Records supplied Block Start

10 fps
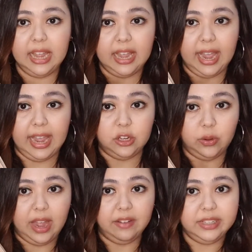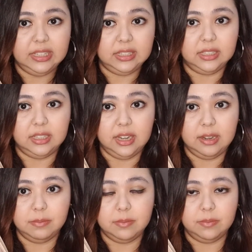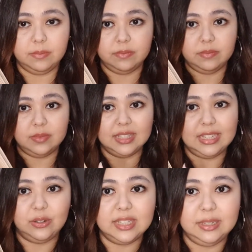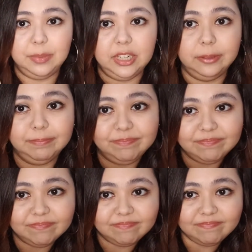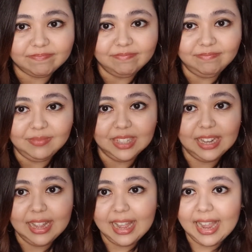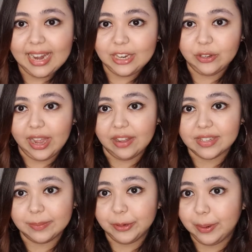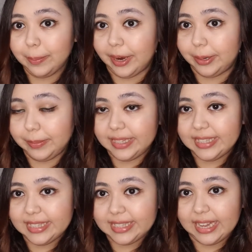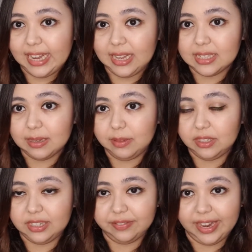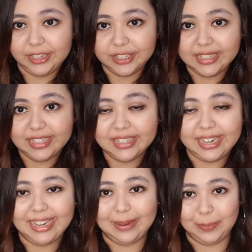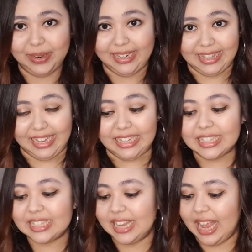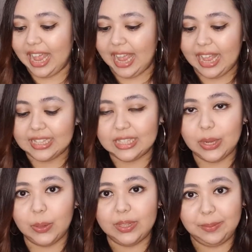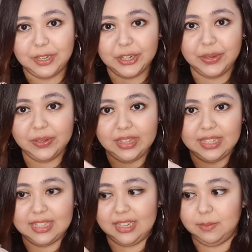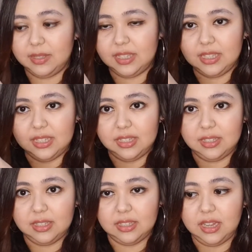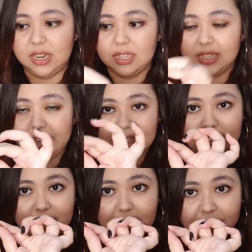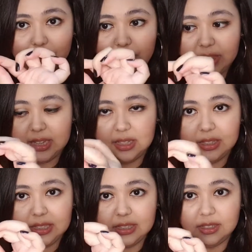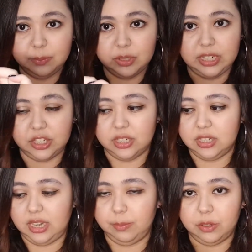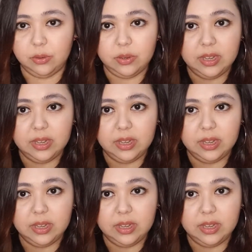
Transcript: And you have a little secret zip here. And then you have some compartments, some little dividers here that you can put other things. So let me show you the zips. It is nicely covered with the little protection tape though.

Records supplied Block End
Records supplied Block Start

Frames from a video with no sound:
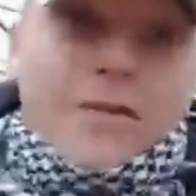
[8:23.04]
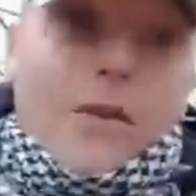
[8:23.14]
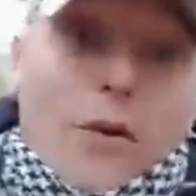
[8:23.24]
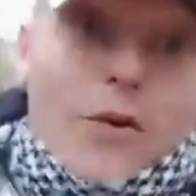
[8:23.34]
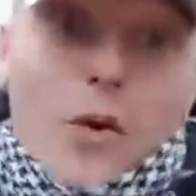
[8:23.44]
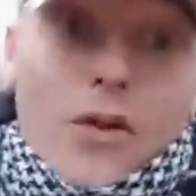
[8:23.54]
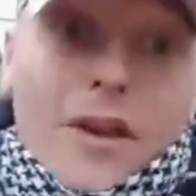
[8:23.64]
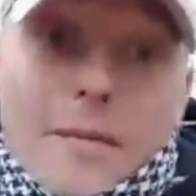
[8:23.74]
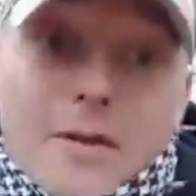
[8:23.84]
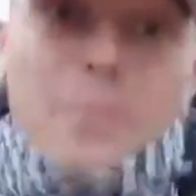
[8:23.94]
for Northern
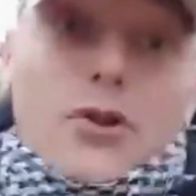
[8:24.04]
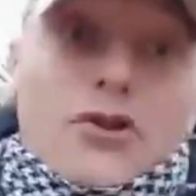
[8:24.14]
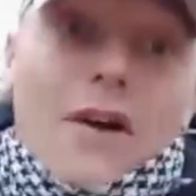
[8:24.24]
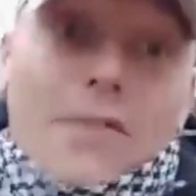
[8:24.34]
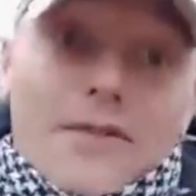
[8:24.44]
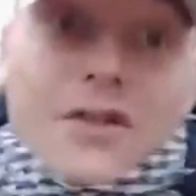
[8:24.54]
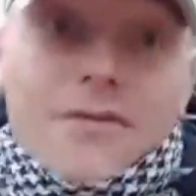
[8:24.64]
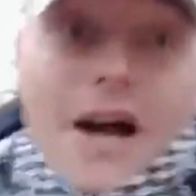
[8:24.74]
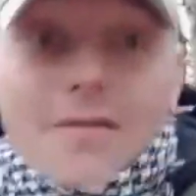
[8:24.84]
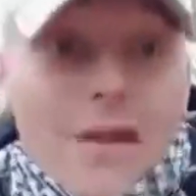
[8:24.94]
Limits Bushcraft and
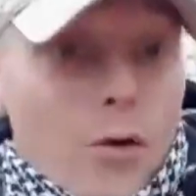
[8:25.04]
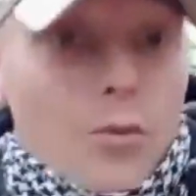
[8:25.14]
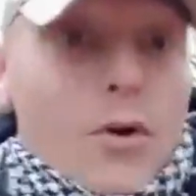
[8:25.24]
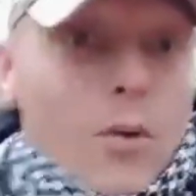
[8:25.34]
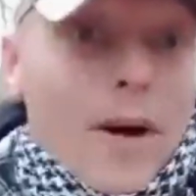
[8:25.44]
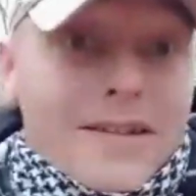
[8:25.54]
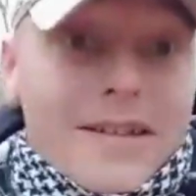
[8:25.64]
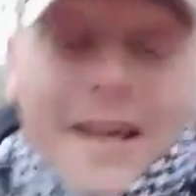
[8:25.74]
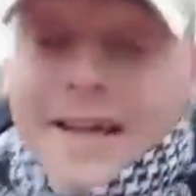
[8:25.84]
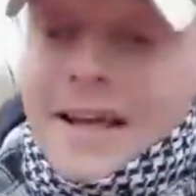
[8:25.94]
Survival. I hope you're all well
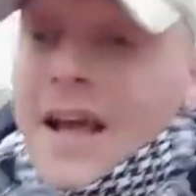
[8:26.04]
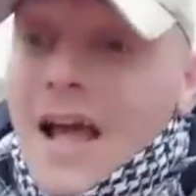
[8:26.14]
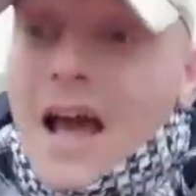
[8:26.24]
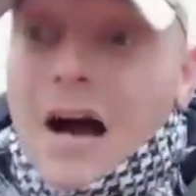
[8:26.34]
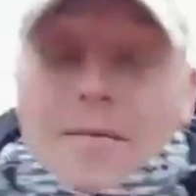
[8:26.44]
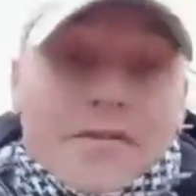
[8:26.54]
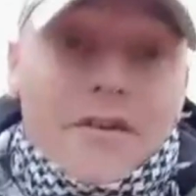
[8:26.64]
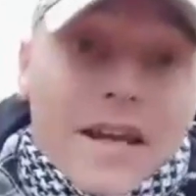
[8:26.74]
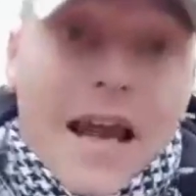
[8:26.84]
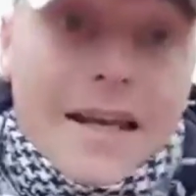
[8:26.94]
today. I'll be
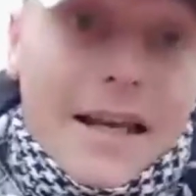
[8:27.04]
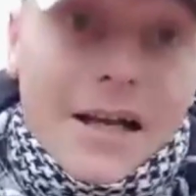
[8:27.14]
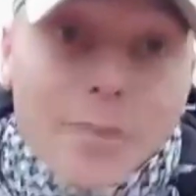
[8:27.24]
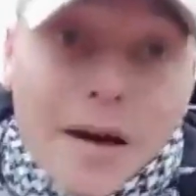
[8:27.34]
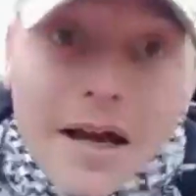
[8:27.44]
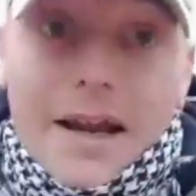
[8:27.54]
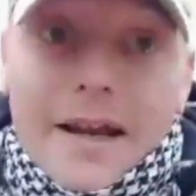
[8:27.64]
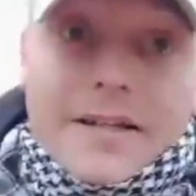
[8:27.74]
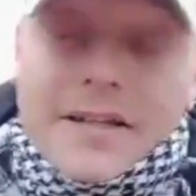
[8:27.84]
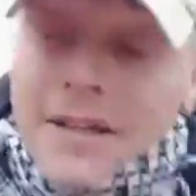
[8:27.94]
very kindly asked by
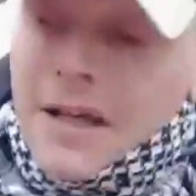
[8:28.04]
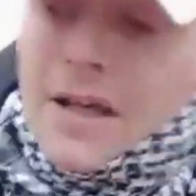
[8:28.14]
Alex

Records supplied Block End

◆ Work item ◆
Your answer must consist of every line in the listing that contains "with".

◆ Completed exercise ◆
Transcript: And you have a little secret zip here. And then you have some compartments, some little dividers here that you can put other things. So let me show you the zips. It is nicely covered with the little protection tape though.
Frames from a video with no sound:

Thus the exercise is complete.